WHAT TO DO. Copy out exactly the stretch below, from the line with "[00:00:02.40]" through the line with "[00:00:05.25]", both included; the pictures stay out.

[Saved entries]
=== Begin Enclosure ===
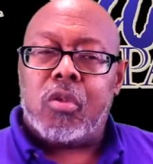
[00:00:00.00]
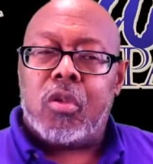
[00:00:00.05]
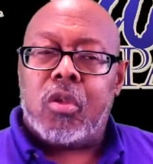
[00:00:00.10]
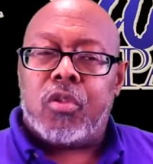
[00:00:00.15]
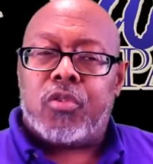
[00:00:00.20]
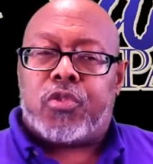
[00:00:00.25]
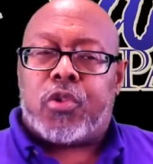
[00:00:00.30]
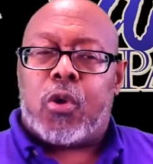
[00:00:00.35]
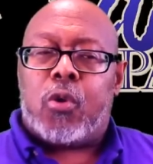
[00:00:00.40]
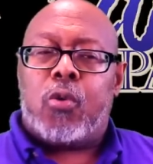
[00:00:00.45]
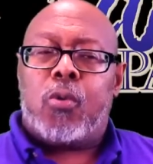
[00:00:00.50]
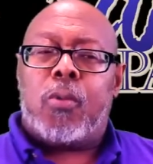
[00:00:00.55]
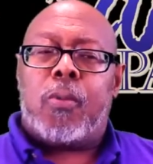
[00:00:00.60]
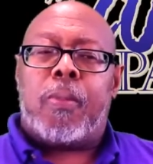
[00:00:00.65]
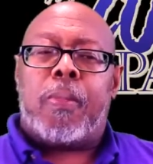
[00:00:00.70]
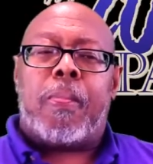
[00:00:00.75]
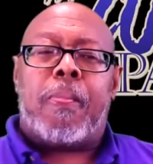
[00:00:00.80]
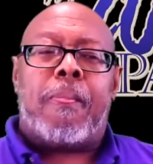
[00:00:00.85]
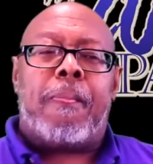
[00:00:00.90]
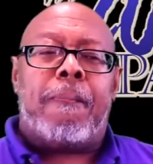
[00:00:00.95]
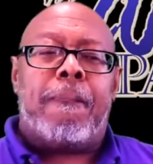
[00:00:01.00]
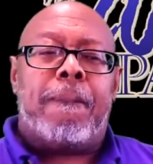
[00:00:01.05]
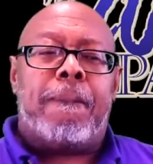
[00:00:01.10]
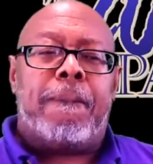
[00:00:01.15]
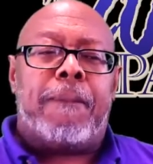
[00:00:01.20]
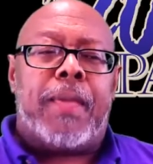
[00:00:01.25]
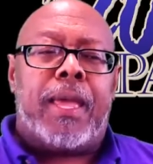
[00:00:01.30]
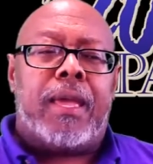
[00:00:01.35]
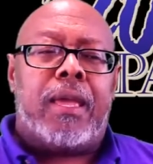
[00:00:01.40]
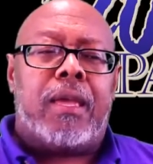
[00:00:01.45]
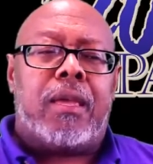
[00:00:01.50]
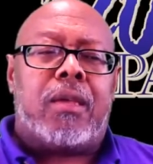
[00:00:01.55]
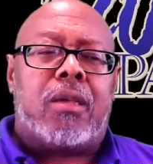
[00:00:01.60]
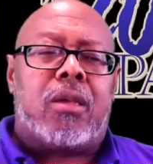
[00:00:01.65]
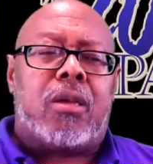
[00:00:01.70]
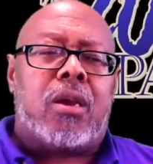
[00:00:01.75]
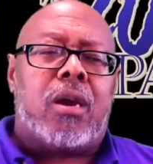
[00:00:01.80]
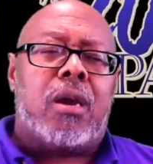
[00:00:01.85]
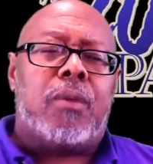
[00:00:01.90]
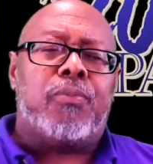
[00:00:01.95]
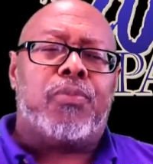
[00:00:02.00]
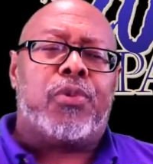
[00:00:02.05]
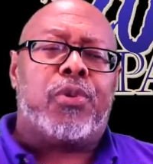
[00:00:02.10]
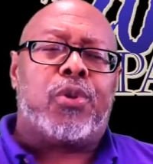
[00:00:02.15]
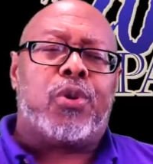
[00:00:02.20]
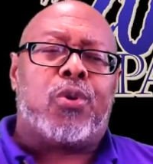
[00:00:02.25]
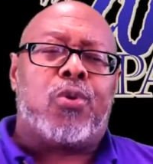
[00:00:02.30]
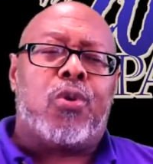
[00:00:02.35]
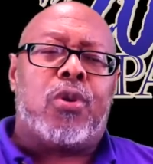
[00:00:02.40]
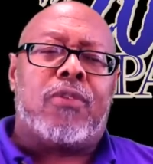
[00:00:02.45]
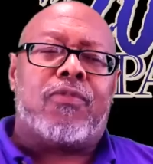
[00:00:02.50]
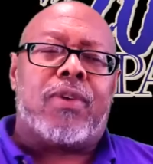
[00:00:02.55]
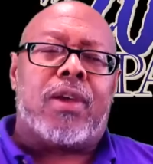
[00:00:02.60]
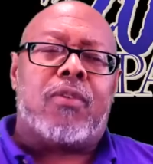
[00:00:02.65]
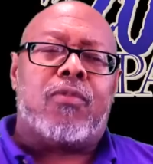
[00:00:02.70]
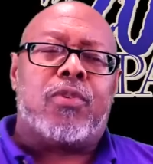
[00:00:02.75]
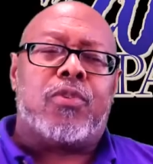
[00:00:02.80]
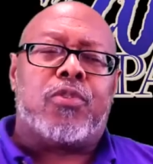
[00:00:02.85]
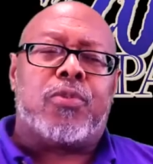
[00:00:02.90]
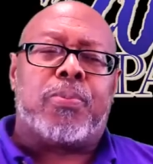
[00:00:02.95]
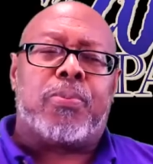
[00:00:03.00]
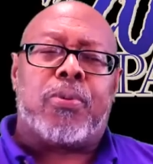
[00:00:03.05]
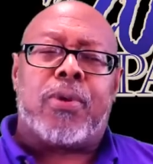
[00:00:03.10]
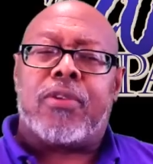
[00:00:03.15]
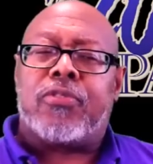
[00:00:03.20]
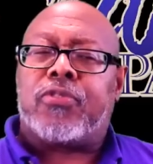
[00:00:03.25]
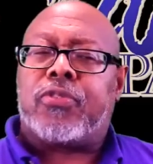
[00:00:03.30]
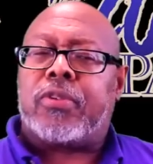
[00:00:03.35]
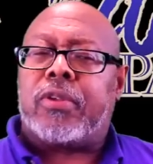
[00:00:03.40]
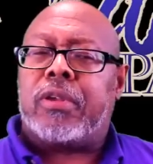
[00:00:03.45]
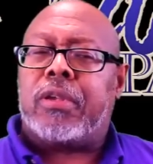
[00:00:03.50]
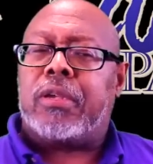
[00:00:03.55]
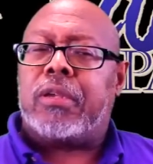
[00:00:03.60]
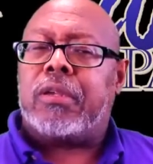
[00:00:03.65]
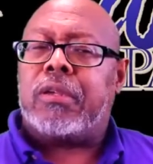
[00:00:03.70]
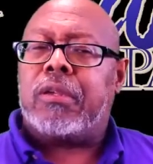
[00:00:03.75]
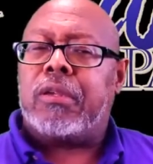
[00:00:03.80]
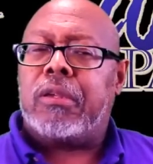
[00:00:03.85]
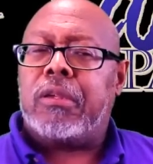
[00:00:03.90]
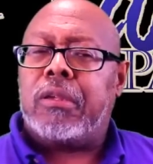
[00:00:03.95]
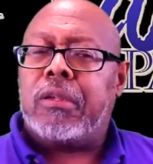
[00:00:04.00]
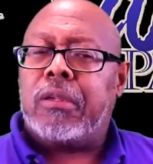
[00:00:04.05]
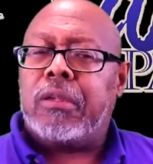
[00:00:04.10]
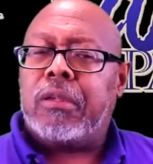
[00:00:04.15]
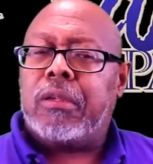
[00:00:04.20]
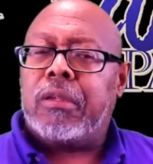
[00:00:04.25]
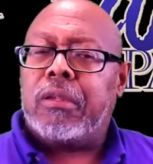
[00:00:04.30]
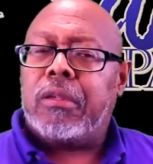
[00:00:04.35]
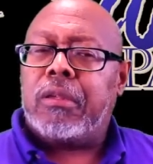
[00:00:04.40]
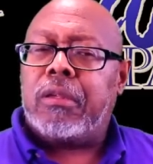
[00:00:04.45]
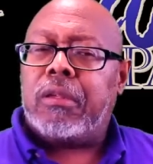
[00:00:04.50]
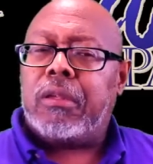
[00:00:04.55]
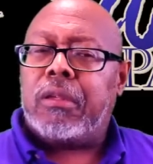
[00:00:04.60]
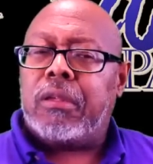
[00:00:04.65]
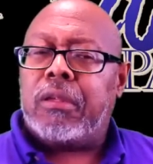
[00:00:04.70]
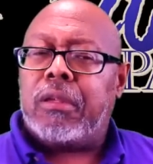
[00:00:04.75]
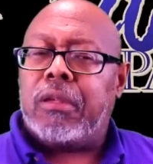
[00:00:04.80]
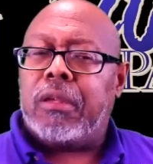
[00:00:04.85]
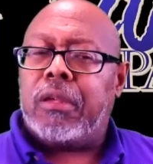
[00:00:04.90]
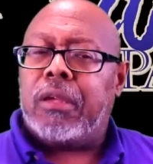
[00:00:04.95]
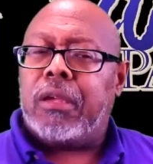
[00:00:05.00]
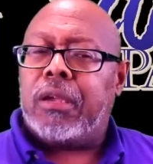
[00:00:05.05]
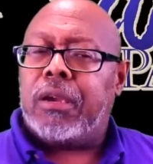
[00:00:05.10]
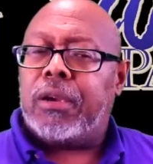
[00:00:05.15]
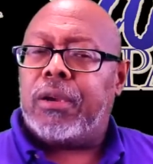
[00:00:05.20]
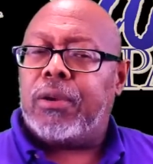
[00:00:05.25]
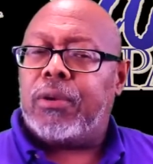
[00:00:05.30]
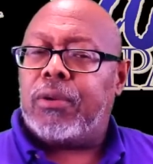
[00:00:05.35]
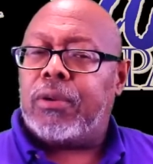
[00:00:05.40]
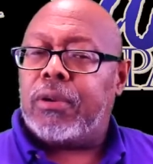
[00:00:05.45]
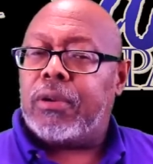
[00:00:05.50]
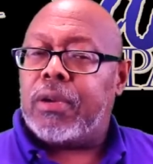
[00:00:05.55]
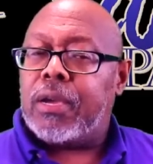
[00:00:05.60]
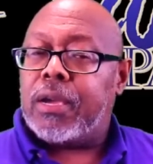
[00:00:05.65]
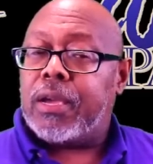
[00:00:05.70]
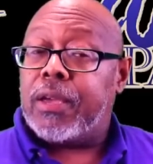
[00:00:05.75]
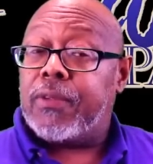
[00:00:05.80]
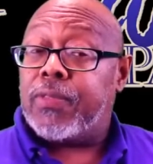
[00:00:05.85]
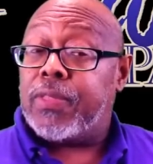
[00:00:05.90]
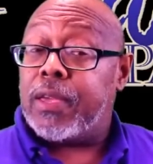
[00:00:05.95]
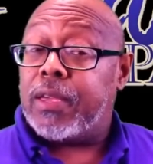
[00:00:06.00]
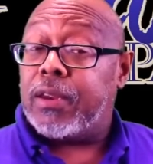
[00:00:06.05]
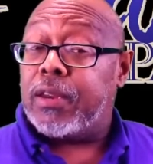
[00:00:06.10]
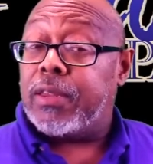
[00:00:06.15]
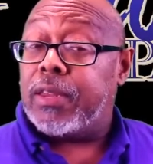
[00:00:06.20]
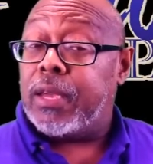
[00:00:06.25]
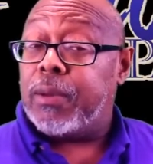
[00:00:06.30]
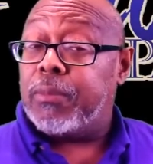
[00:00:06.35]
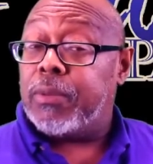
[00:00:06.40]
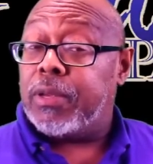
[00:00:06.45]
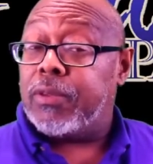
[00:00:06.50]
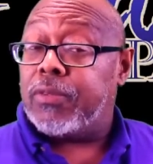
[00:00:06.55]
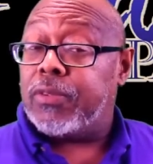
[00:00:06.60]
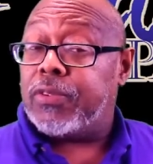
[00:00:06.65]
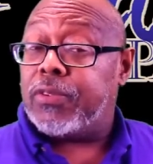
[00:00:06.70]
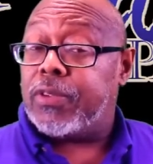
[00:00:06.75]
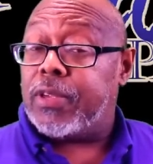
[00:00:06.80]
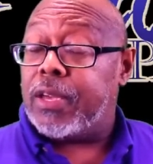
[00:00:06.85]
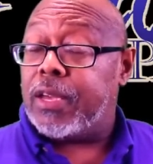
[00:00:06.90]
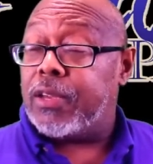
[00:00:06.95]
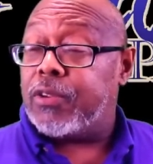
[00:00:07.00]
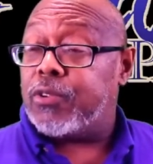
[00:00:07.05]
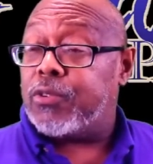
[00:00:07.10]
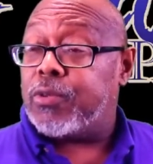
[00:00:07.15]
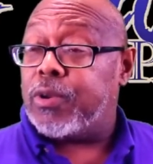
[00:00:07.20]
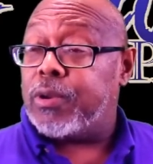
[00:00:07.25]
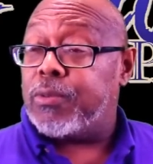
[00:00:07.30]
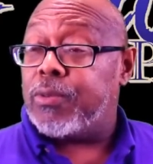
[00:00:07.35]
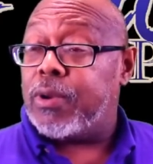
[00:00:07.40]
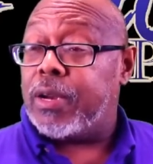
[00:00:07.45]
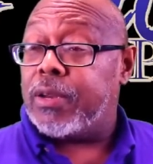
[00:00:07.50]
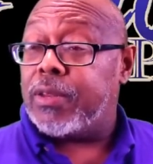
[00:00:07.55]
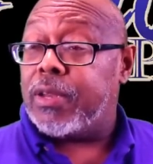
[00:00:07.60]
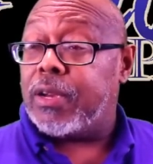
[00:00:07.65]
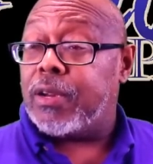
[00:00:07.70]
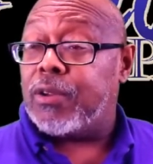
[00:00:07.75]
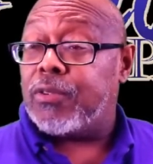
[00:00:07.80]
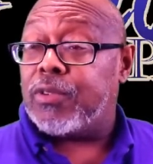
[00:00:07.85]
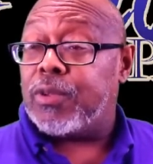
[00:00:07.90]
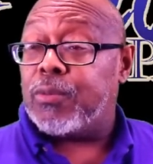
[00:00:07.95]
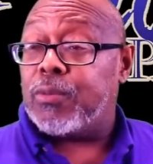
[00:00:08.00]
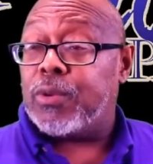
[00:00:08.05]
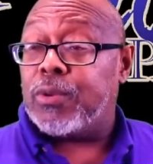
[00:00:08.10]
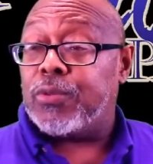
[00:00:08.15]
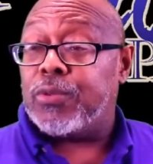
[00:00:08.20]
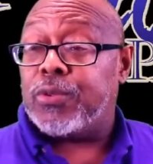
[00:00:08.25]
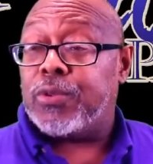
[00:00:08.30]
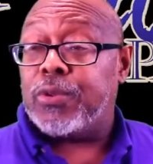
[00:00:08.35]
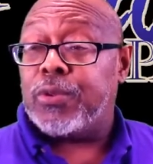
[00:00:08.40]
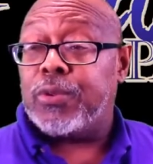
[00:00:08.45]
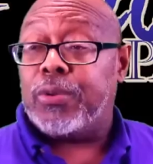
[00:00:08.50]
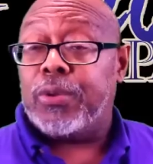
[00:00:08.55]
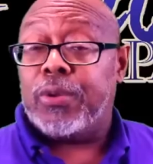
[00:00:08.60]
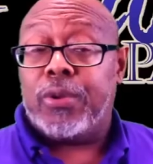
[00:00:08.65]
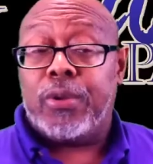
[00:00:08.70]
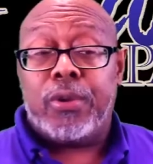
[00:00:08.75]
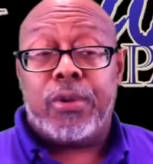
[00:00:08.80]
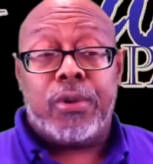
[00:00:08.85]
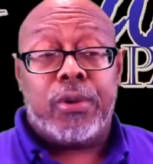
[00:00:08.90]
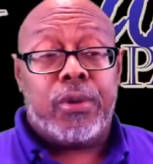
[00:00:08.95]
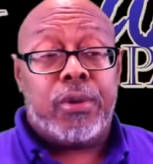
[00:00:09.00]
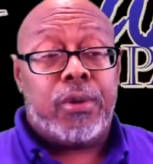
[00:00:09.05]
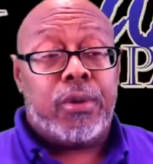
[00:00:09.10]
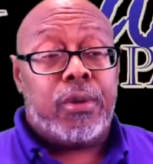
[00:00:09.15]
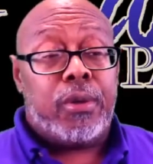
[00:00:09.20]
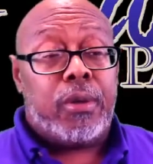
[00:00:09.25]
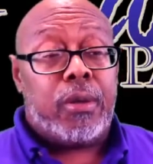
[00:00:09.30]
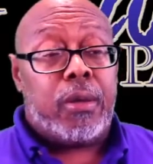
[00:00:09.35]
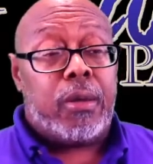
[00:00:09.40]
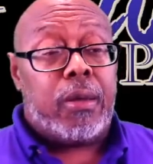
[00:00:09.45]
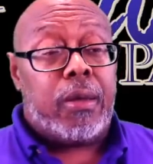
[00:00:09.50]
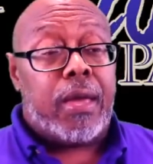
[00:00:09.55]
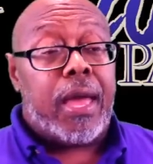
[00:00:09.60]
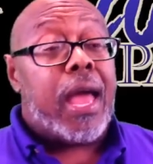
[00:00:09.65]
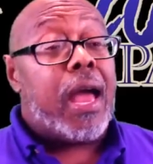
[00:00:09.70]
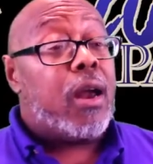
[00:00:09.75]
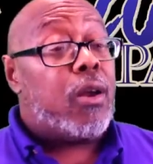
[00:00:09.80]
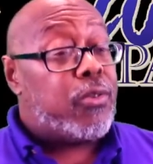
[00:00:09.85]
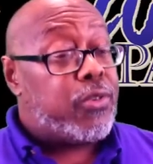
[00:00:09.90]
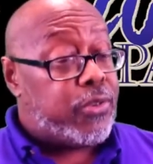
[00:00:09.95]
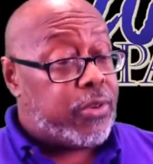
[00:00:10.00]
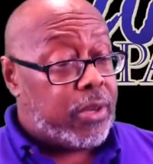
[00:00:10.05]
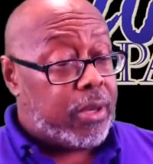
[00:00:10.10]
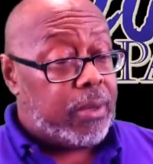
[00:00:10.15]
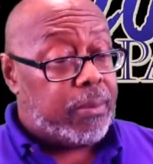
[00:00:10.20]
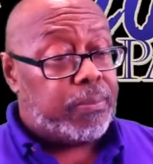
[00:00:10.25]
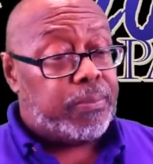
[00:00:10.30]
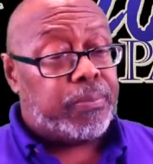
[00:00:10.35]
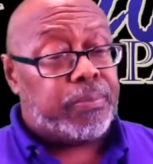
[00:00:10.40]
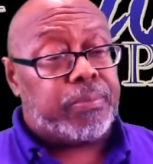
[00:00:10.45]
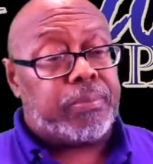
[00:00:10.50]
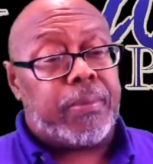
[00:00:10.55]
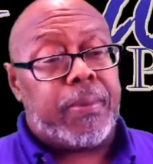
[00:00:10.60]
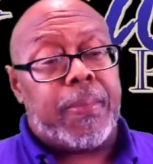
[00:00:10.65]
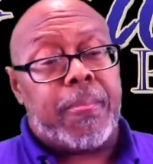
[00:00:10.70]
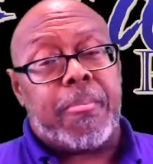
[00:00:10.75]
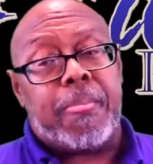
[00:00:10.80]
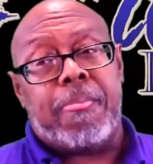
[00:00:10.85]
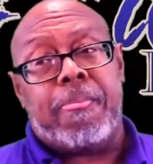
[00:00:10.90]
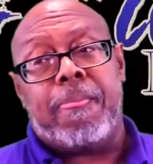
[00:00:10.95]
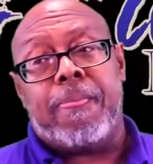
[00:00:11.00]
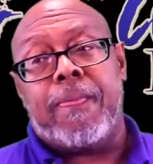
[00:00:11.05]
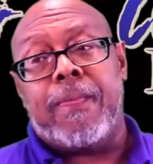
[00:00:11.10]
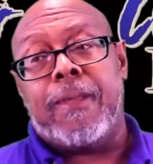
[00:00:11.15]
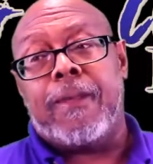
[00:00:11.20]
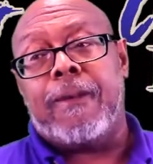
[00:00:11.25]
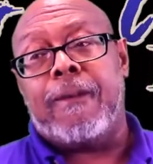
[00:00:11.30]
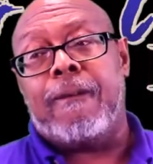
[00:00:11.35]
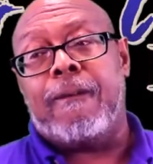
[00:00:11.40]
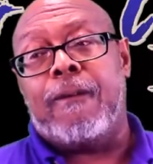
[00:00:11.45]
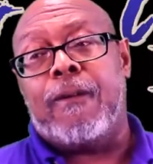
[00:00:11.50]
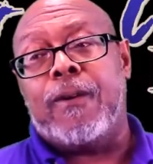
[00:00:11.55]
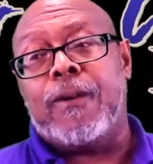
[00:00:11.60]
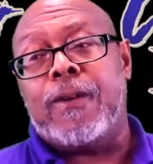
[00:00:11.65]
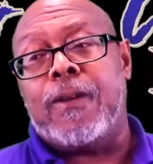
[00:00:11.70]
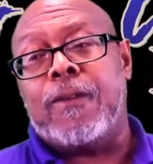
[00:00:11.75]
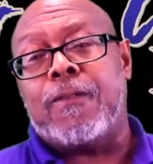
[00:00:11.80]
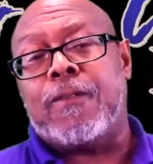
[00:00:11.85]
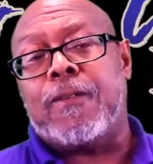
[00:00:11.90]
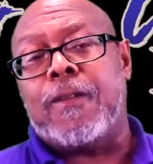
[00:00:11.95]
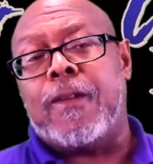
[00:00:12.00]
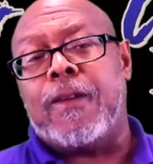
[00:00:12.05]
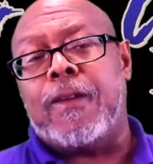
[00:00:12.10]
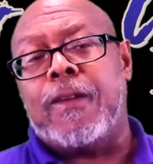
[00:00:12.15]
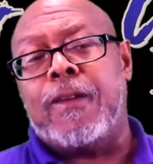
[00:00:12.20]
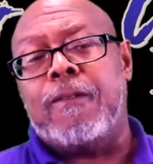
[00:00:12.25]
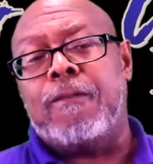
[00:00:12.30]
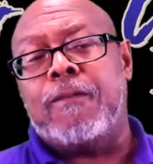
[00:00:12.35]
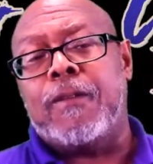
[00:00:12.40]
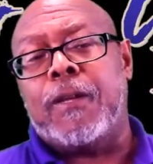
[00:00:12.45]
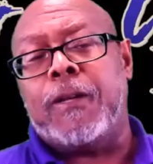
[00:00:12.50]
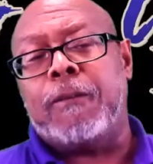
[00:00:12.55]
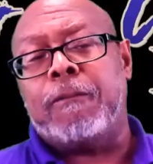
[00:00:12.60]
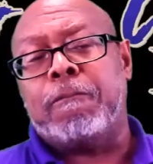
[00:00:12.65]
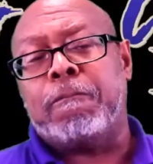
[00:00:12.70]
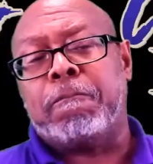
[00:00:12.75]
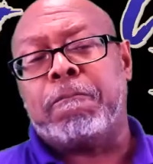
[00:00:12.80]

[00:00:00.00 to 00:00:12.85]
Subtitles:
So they come to the corner of Elvis Presley, and I can't think of the name of the side street right now because I want to. Alcid on yesterday evening.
=== End Enclosure ===
ANSWER SPACE.
[00:00:02.40]
[00:00:02.45]
[00:00:02.50]
[00:00:02.55]
[00:00:02.60]
[00:00:02.65]
[00:00:02.70]
[00:00:02.75]
[00:00:02.80]
[00:00:02.85]
[00:00:02.90]
[00:00:02.95]
[00:00:03.00]
[00:00:03.05]
[00:00:03.10]
[00:00:03.15]
[00:00:03.20]
[00:00:03.25]
[00:00:03.30]
[00:00:03.35]
[00:00:03.40]
[00:00:03.45]
[00:00:03.50]
[00:00:03.55]
[00:00:03.60]
[00:00:03.65]
[00:00:03.70]
[00:00:03.75]
[00:00:03.80]
[00:00:03.85]
[00:00:03.90]
[00:00:03.95]
[00:00:04.00]
[00:00:04.05]
[00:00:04.10]
[00:00:04.15]
[00:00:04.20]
[00:00:04.25]
[00:00:04.30]
[00:00:04.35]
[00:00:04.40]
[00:00:04.45]
[00:00:04.50]
[00:00:04.55]
[00:00:04.60]
[00:00:04.65]
[00:00:04.70]
[00:00:04.75]
[00:00:04.80]
[00:00:04.85]
[00:00:04.90]
[00:00:04.95]
[00:00:05.00]
[00:00:05.05]
[00:00:05.10]
[00:00:05.15]
[00:00:05.20]
[00:00:05.25]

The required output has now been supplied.